─── Listed records ───

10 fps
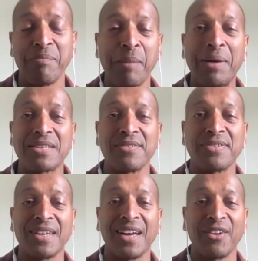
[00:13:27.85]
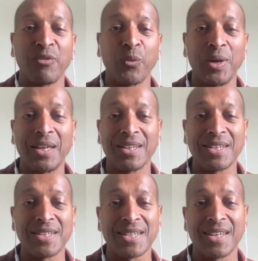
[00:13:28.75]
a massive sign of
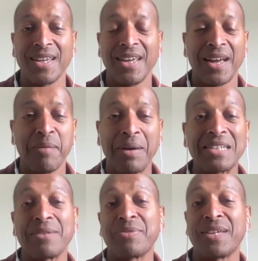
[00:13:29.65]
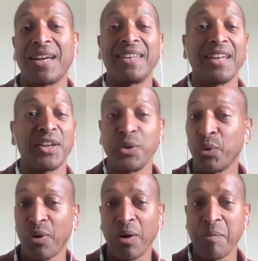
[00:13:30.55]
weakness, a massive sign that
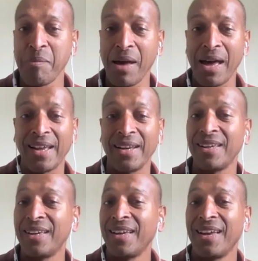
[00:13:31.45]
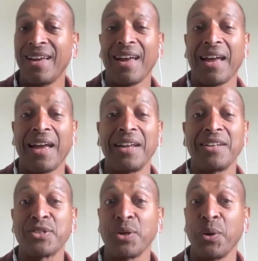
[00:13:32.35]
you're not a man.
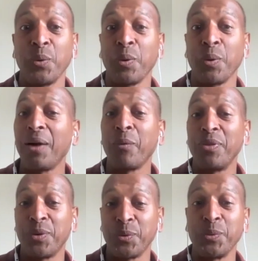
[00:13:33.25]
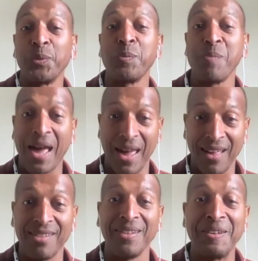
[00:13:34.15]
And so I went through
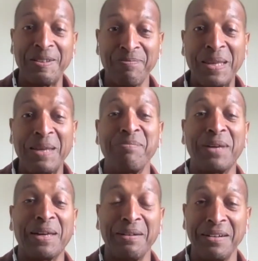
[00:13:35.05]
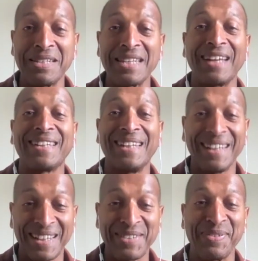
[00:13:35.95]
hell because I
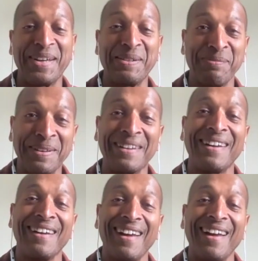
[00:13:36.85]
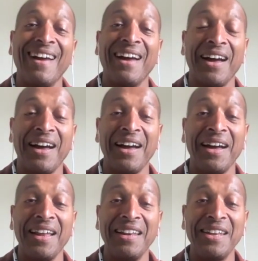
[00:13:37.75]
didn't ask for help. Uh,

───

Required work: What the answer must hold is the exact text of every line from the one containing "[00:13:31.45]" through the end of the data, minus any pictures.

Solution:
[00:13:31.45]
[00:13:32.35]
you're not a man.
[00:13:33.25]
[00:13:34.15]
And so I went through
[00:13:35.05]
[00:13:35.95]
hell because I
[00:13:36.85]
[00:13:37.75]
didn't ask for help. Uh,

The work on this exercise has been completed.